The Boston Red Sox managed to stave off mathematical elimination Friday night, taking an 8-5 win over the Toronto Blue Jays thanks to a ninth-inning rally.
The Red Sox actually got two strong innings from Daisuke Matsuzaka to start the game, making this look suspiciously like one of those rare dominant Daisuke nights. The third, however, would dispel all thoughts of dominance as the disappointing starter provided the most stereotypical of Daisuke innings.
The disaster third got started with, of course, a plunking, followed quickly by a walk. While Matsuzaka managed to strike out Rajai Davis, he would offer up another free pass to Colby Rasmus to load the bases. They would be just as quickly unloaded when Daisuke spiked a pitch to Brett Lawrie into the ground, earning him a wild pitch and giving Moises Sierra a free ticket home.
The sixth pitch of that at bat to Lawrie would have reloaded the bases with another walk were it not for the fact that ball four went for another wild pitch, letting another run come home. Daisuke would finally have a ball in play as Adam Lind grounded out to second, but with the Sox unable to turn the first leg of the double play, the Jays brought another run in the back door. Three runs on zero hits, zero errors, one ball in play. If for some reason your children ask you one day what it was like to watch Daisuke pitch, show them this inning.
The Red Sox offense, meanwhile, had been kept off the board for the first three innings, but they'd made some headway with a pair of two-out singles in the third. The fourth would be where they broke through. Before an out was even recorded, Cody Ross had walked, Mauro Gomez had singled, and Ryan Lavarnway had caught an 85 MPH fastball and turned it into a three-run shot, putting it over the wall in left on a line to tie the game.
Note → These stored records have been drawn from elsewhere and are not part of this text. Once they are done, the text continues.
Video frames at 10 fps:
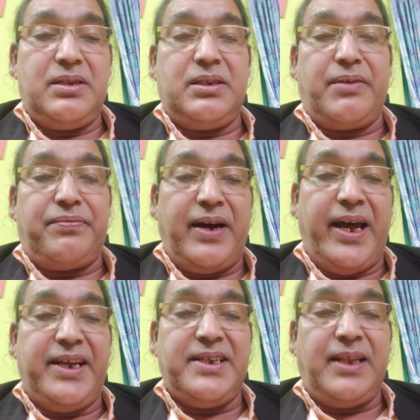The
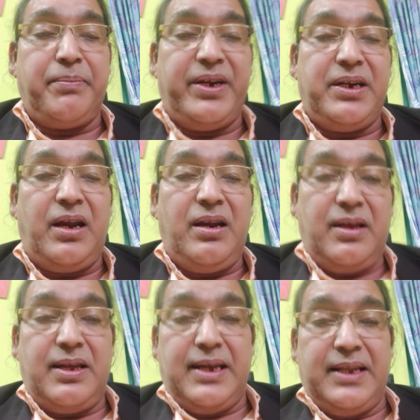fire in the middle
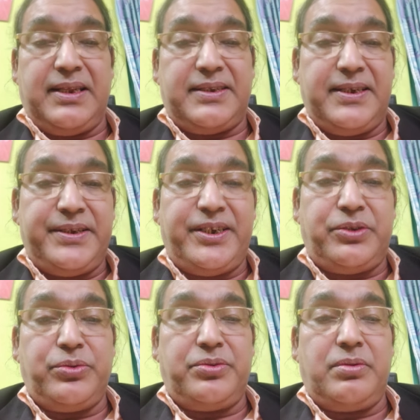and the
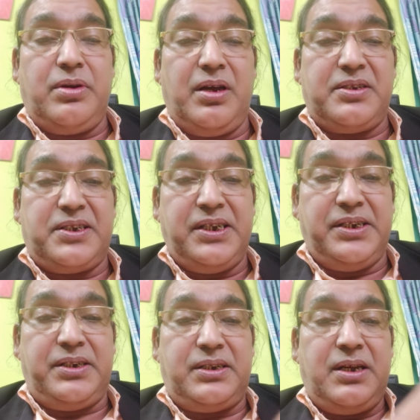sages would uh,
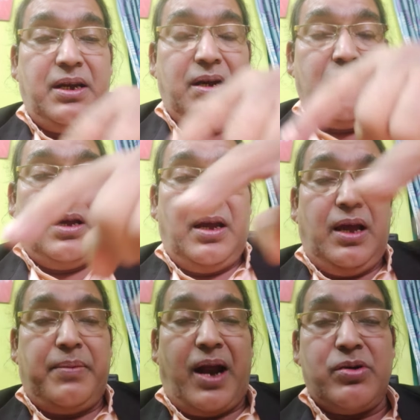sit
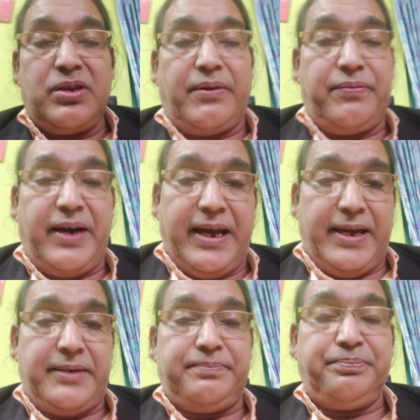around uh, the fire.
The tie would only last until the top of the next inning, when the Sox struck again thanks largely in part to Brett Lawrie. With two down and Mike Aviles on second, Lawrie scooped a ground ball to third and, instead of going to first, tried to tag Aviles on his way to the bag. Aviles pulled out his best football moves, spinning around the tag, and dove safely into first, setting up a walk from Ryan Lavarnway and two-run single from Daniel Nava that made it 5-3.
Of course, the Jays would climb back. Daisuke Matsuzaka miraculously made it all the way to the sixth, but surrendered a one-out triple which Clayton Mortensen could not keep from scoring. Then in the eighth, after another impressive inning from Junichi Tazawa, Vicente Padilla surrendered a leadoff single to Colby Rasmus and double to Brett Lawrie, and the lead was gone. Only a tremendous sliding grab from Daniel Nava saved the Sox from a deficit, as Chris Carpenter came in to mop up the rest.
Just like in the middle innings, however, the tide would shift suddenly back in Boston's favor, and this time for good. Jacoby Ellsbury shot a ground ball through the left side, and moved to second when Cody Ross dropped a line drive just in front of Rajai Davis. Up came Mauro Gomez, and the International League MVP delivered, hitting a hard drive to right-center that got past a diving Anthony Gose and to the wall, allowing both runners to score and moving Gomez to third. He would score on a Ryan Lavarnway sacrifice fly, and the Sox took an 8-5 lead that Andrew Bailey would not surrender in the bottom half of the inning.